What to do: Exactly reproduce the lines from the one containing "[00:00:04.50 to 00:00:05.40]" through the last line of the data, both ends included, leaving out pictures.

┄┄┄┄┄┄

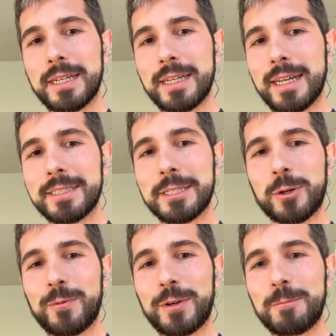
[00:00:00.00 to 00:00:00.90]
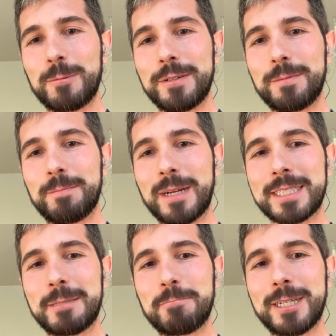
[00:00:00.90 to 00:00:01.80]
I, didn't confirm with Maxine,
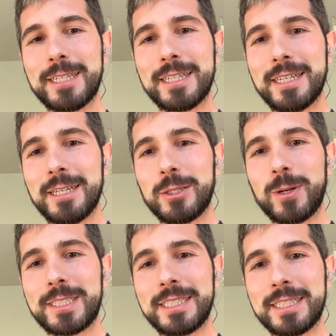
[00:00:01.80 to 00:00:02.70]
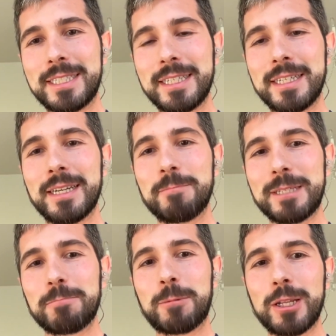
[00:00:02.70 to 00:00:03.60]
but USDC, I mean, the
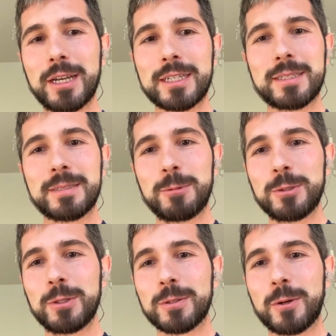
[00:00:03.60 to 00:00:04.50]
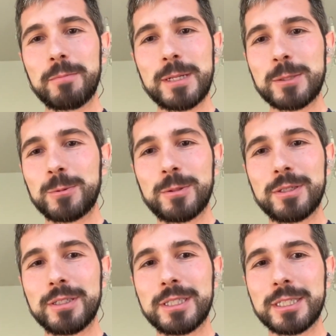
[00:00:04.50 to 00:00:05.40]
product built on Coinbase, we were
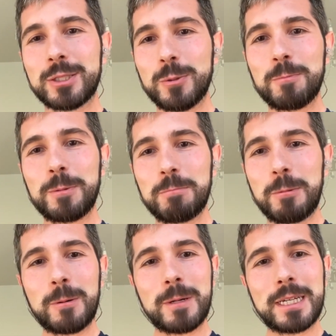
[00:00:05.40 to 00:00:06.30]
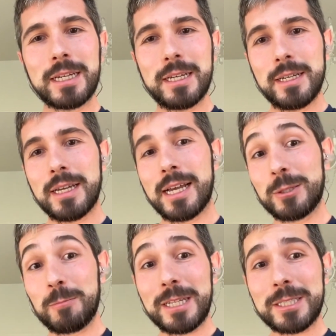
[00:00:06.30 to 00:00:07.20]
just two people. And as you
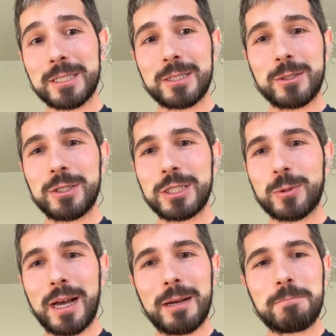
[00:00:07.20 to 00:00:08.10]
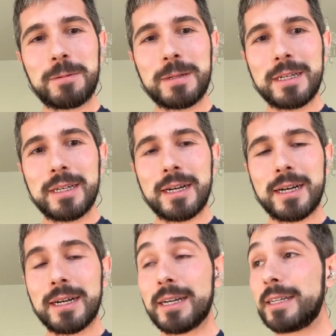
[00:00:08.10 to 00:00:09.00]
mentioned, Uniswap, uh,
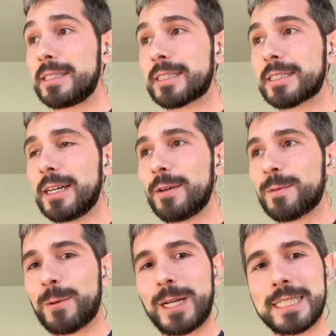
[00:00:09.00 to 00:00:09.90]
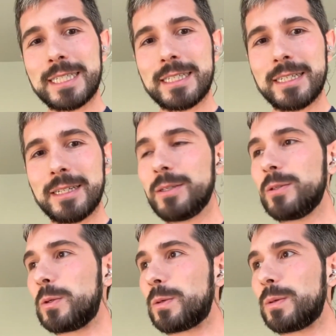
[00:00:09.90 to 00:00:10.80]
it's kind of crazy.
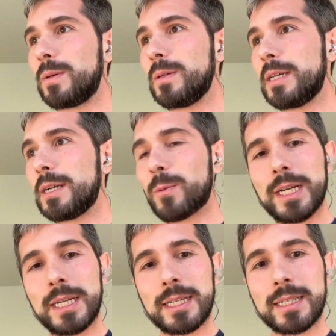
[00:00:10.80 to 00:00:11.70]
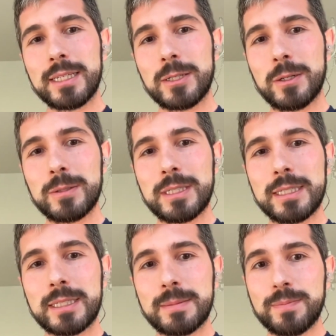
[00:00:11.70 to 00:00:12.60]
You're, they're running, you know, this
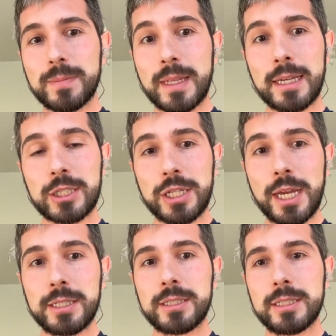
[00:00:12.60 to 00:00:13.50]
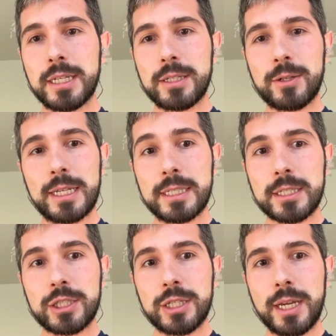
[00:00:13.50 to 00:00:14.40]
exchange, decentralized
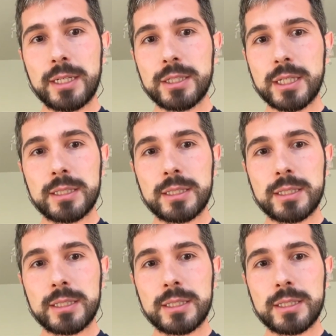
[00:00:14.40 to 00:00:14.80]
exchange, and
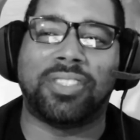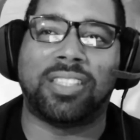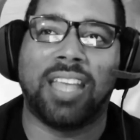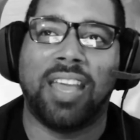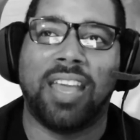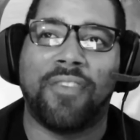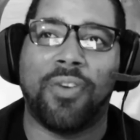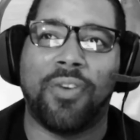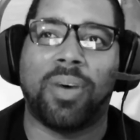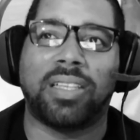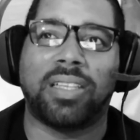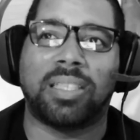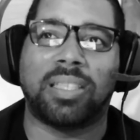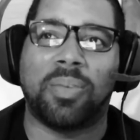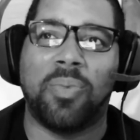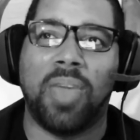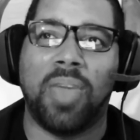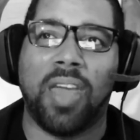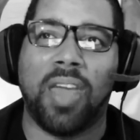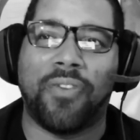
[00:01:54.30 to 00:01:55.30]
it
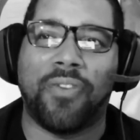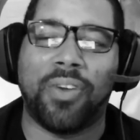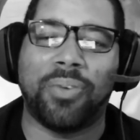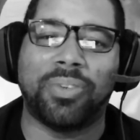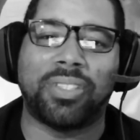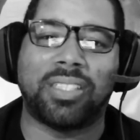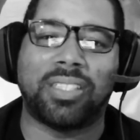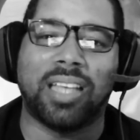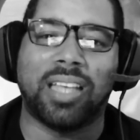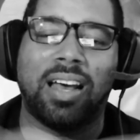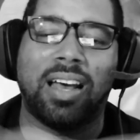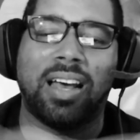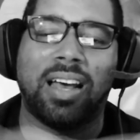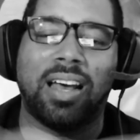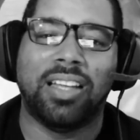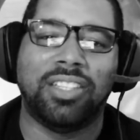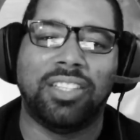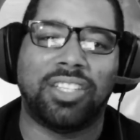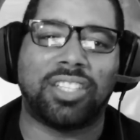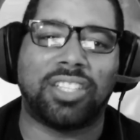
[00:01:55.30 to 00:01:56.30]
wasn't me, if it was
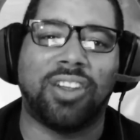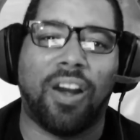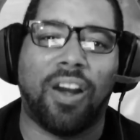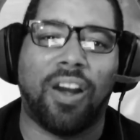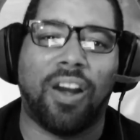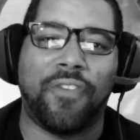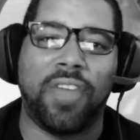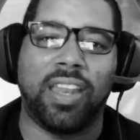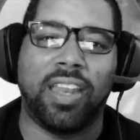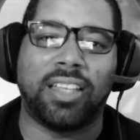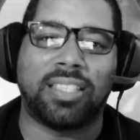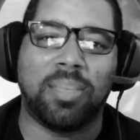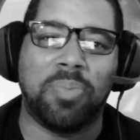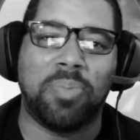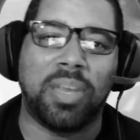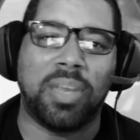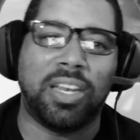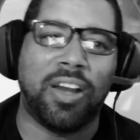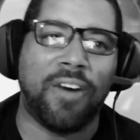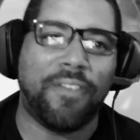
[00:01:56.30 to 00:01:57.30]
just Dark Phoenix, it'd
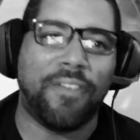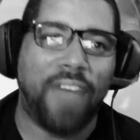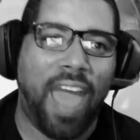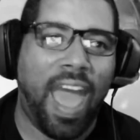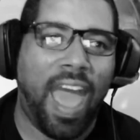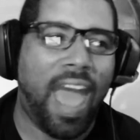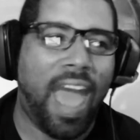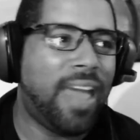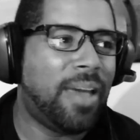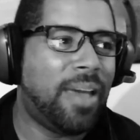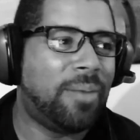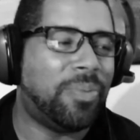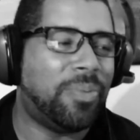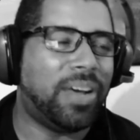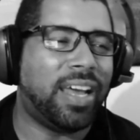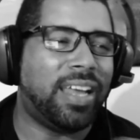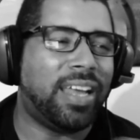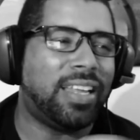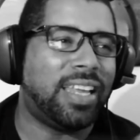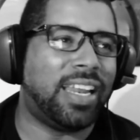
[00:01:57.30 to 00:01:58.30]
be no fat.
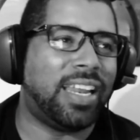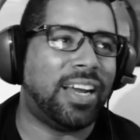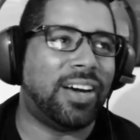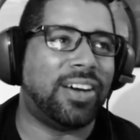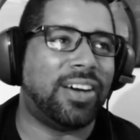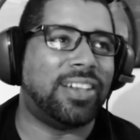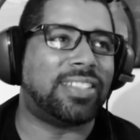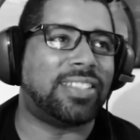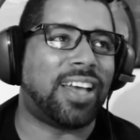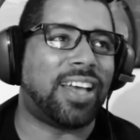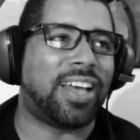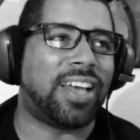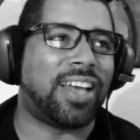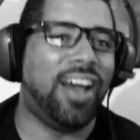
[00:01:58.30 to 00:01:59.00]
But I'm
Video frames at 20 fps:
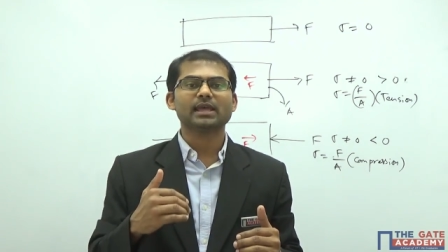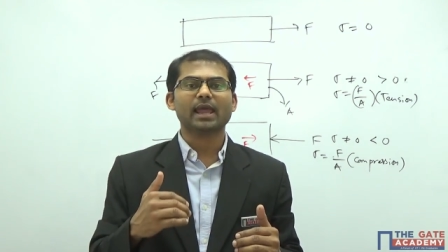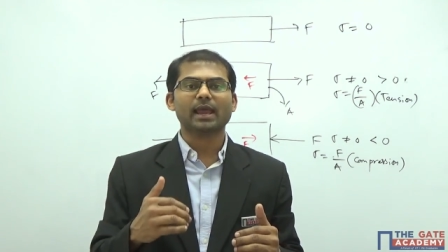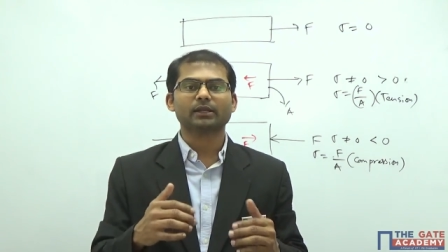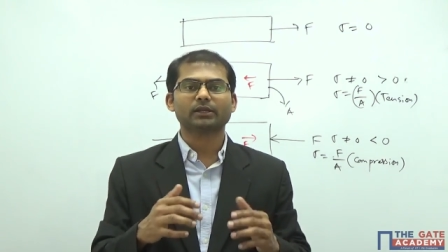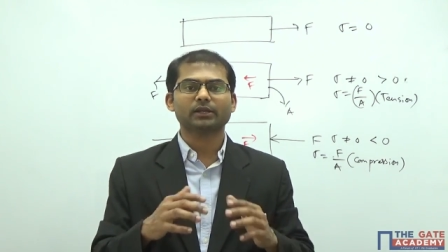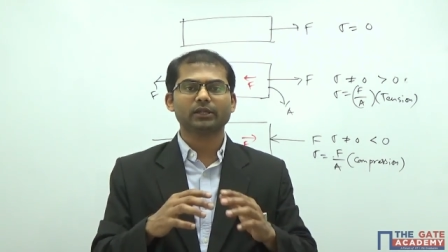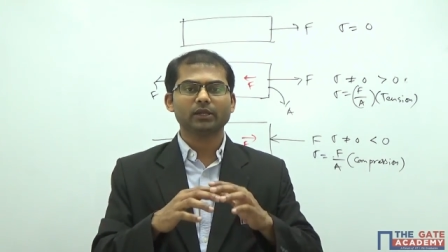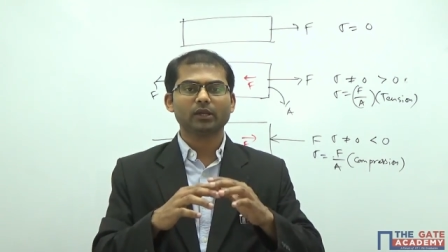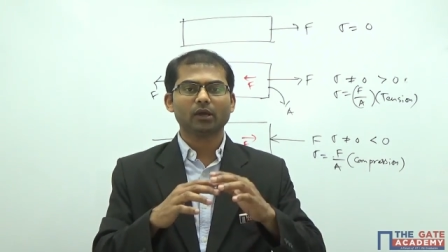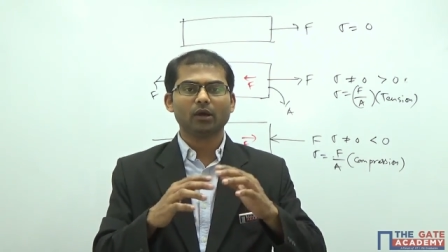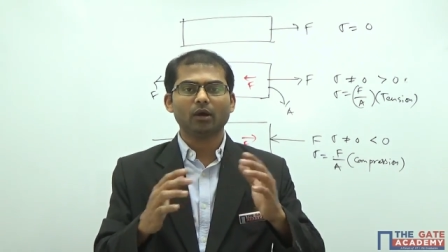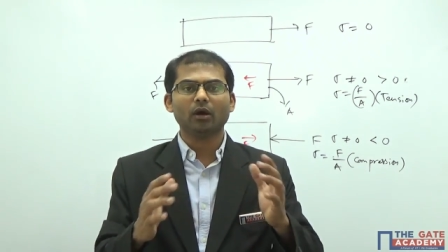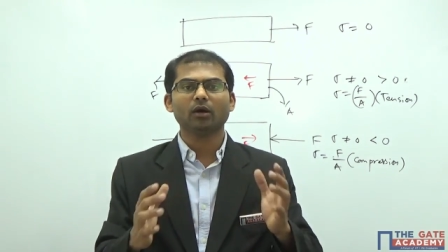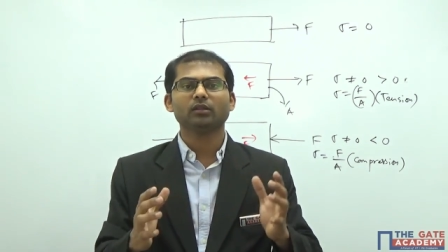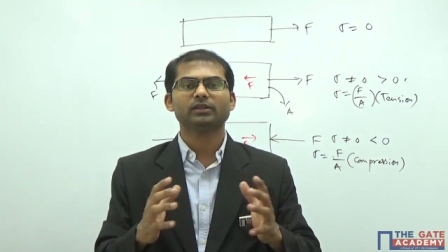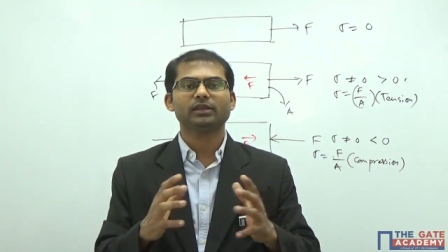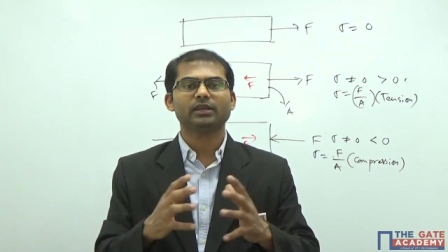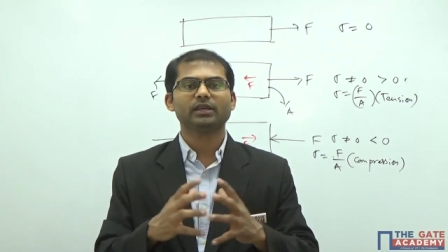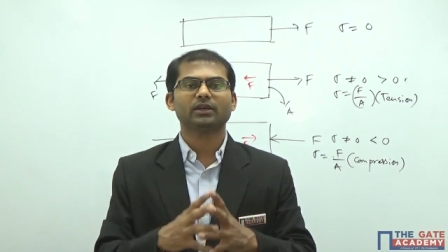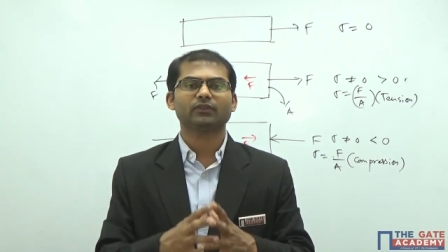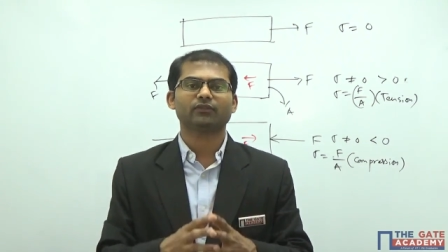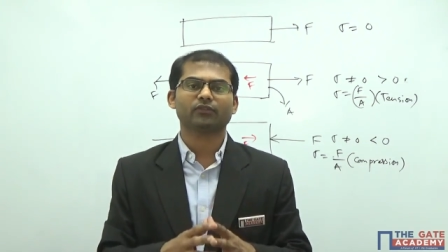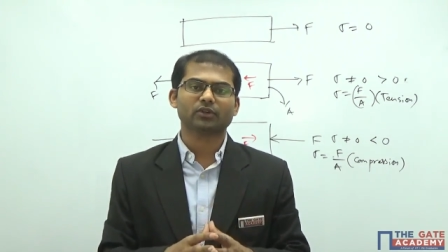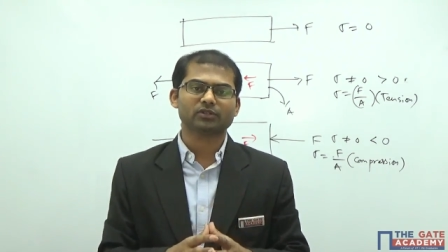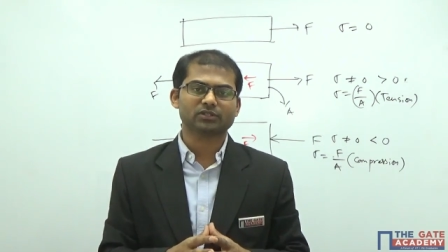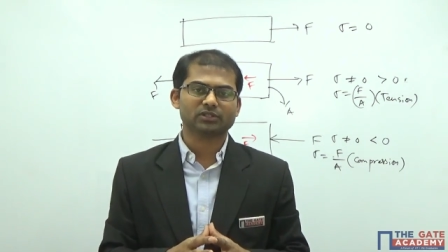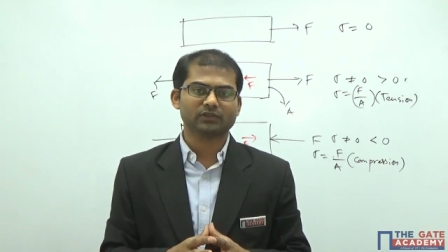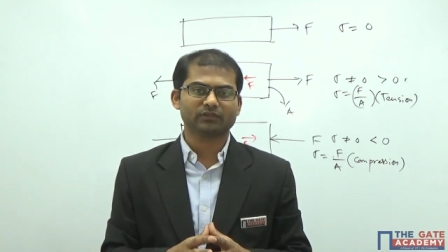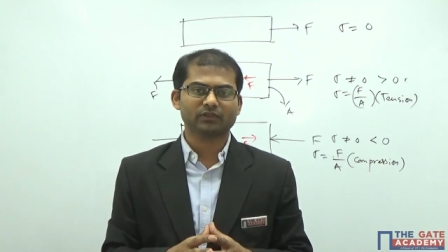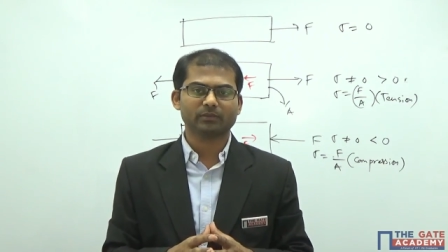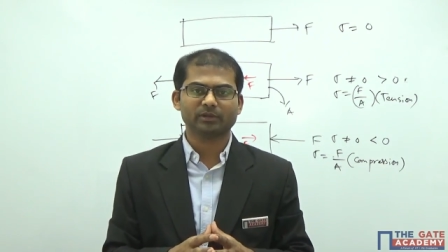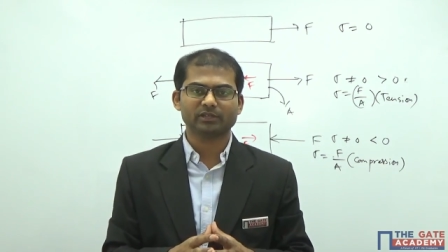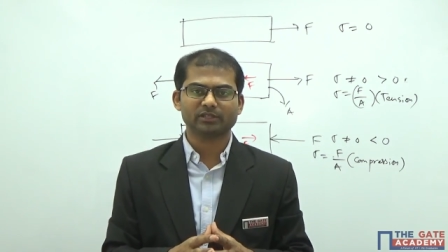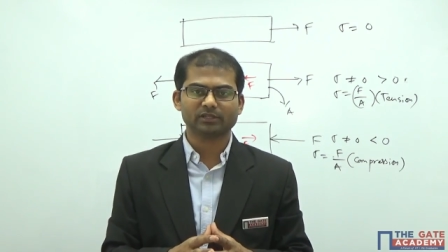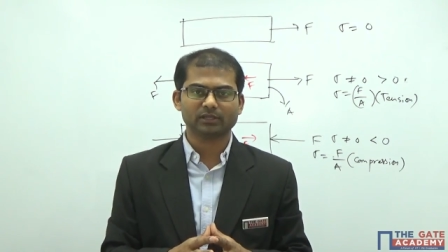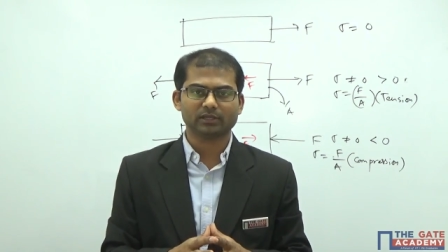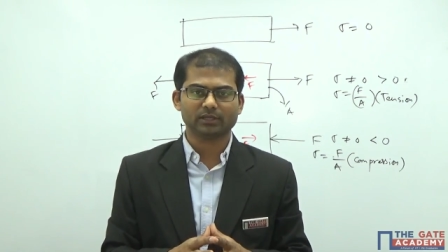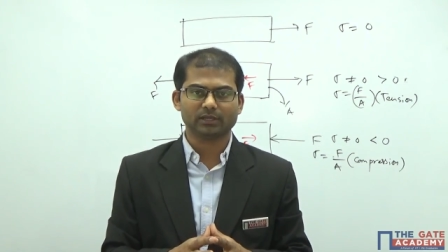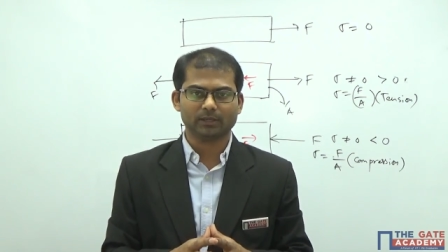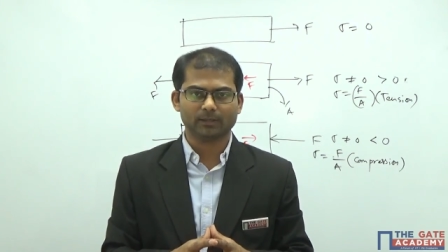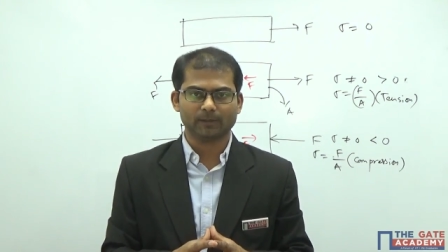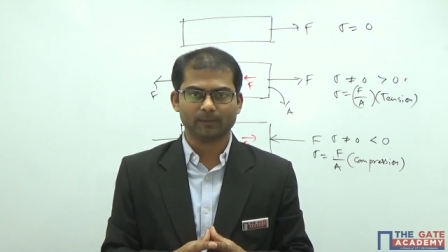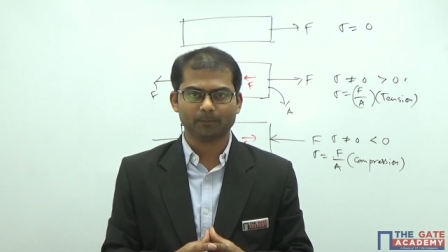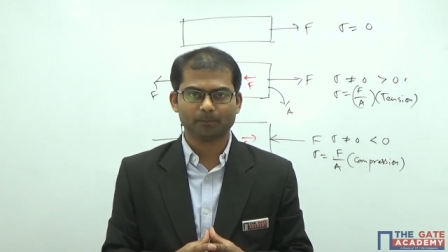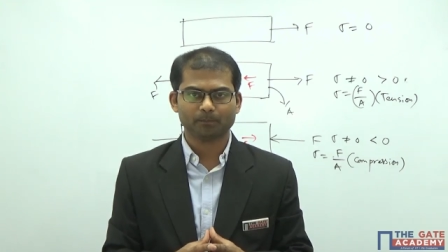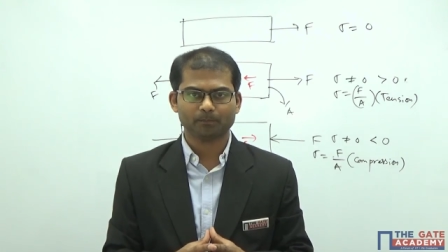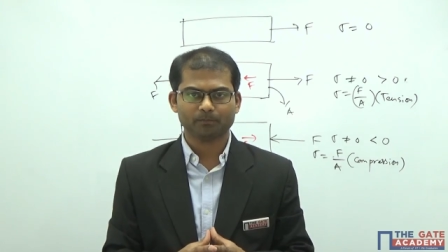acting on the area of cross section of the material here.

┄┄┄┄┄┄

Answer to this task:
[00:00:04.50 to 00:00:05.40]
product built on Coinbase, we were
[00:00:05.40 to 00:00:06.30]
[00:00:06.30 to 00:00:07.20]
just two people. And as you
[00:00:07.20 to 00:00:08.10]
[00:00:08.10 to 00:00:09.00]
mentioned, Uniswap, uh,
[00:00:09.00 to 00:00:09.90]
[00:00:09.90 to 00:00:10.80]
it's kind of crazy.
[00:00:10.80 to 00:00:11.70]
[00:00:11.70 to 00:00:12.60]
You're, they're running, you know, this
[00:00:12.60 to 00:00:13.50]
[00:00:13.50 to 00:00:14.40]
exchange, decentralized
[00:00:14.40 to 00:00:14.80]
exchange, and
[00:01:54.30 to 00:01:55.30]
it
[00:01:55.30 to 00:01:56.30]
wasn't me, if it was
[00:01:56.30 to 00:01:57.30]
just Dark Phoenix, it'd
[00:01:57.30 to 00:01:58.30]
be no fat.
[00:01:58.30 to 00:01:59.00]
But I'm
Video frames at 20 fps:
acting on the area of cross section of the material here.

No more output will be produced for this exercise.